Als versierter Chorleiter erwies sich wieder einmal Alexander Hecht. Beeindruckend, wie er seine Chorgemeinschaft Pullenreuth-Lochau bei dem Volkslied "Steig ich den Berg hinauf" und den wunderbaren "Wiener Melodien" als Pianist begleitete und vom Klavier aus leitete. Nach den Chorsätzen "Come together", "Sing mit mir" und "Spieglein an der Wand" lud der Projektchor der Sängergruppe Amberg mit dem Lied "Wiedersehn ist ein schönes Wort" die Chöre des Sängerkreises Nord-Oberpfalz zum nächsten Kreischorfest nach Amberg ein. "Preiset diesen Tag" sang die Chorgemeinschaft Erbendorf-Wiesau als Auftrittslied.

Gut gelang dem gemischten Chor auch die "Pavane" von Thoinot Arbeau. Mit "Lerchengesang" und "Der frohe Wandersmann" hatte Chorleiterin Elisabeth Liedl zwei klangschöne romantische Chorsätze ausgewählt und gut einstudiert. Mit ihrem präzisen Dirigat führte sie die Sängerinnen und Sänger gekonnt über alle harmonischen und rhythmischen Klippen in der Partitur.

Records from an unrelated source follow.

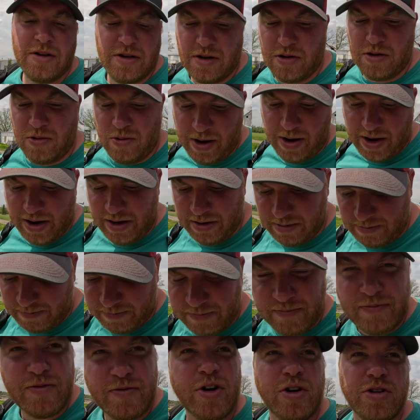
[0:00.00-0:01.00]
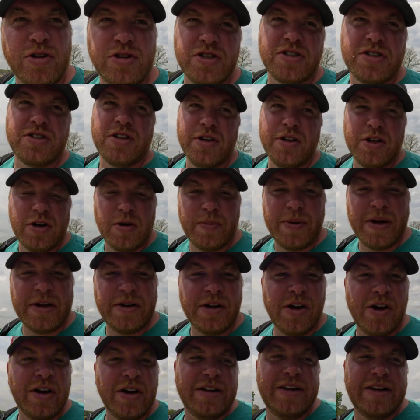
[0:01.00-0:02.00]
It'll rain for just a little bit
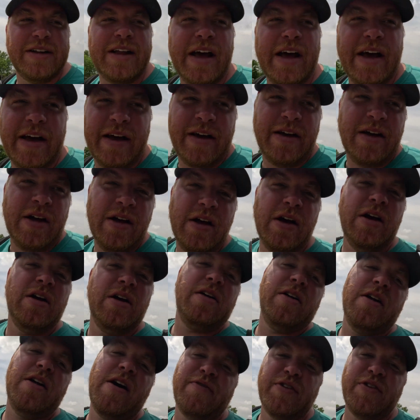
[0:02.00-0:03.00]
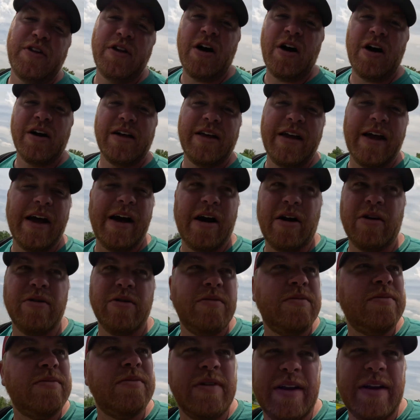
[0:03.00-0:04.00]
during the day, enough to knock you out.
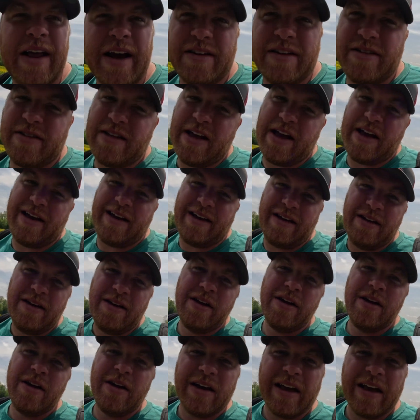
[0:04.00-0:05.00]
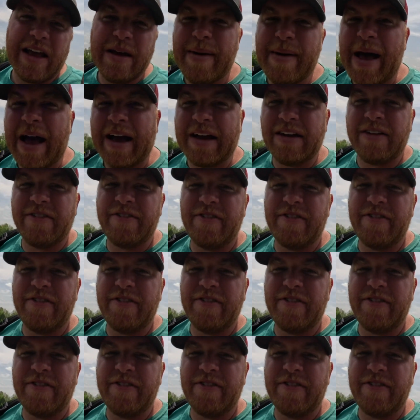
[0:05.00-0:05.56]
Next day, get back in the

Nach dem bekannten "Festgesang" von Christoph Willibald Gluck brachte der Männergesangverein Pleystein mit "Rapa Nui" und "Veni, Vidi, Vici" zwei moderne Chorsätze zu Gehör. Das pseudo-romantische geistliche Lied von der heiligen Stadt "Jerusalem", bei dem Holger Scheufler als Solist auftrat, passte aber nicht so recht in das Gesamtkonzept dieses Kreiskonzerts.

Beeindruckendes Finale

Die musikalische Gesamtleitung hatte Kreischorleiter Richard Waldmann. "Heit wird in Kemnath wieder schöi gsunga" war eines der humorvollen Mitsinglieder, mit denen er das Publikum aktivierte und zum Singen anregte. Unter seiner Leitung vereinigten sich beim Finale die einzelnen Chöre und die Zuhörer und sangen miteinander ein heiteres Quodlibet. Dabei boten Sängerkreis-Vorsitzender Georg Ebenhöch und Chorleiterin Jana Müller sogar eine imponierende Tanzeinlage. Dank gebührt Siegmar Bräutigam und der Sängergruppe Max Reger für die reibungslose Organisation.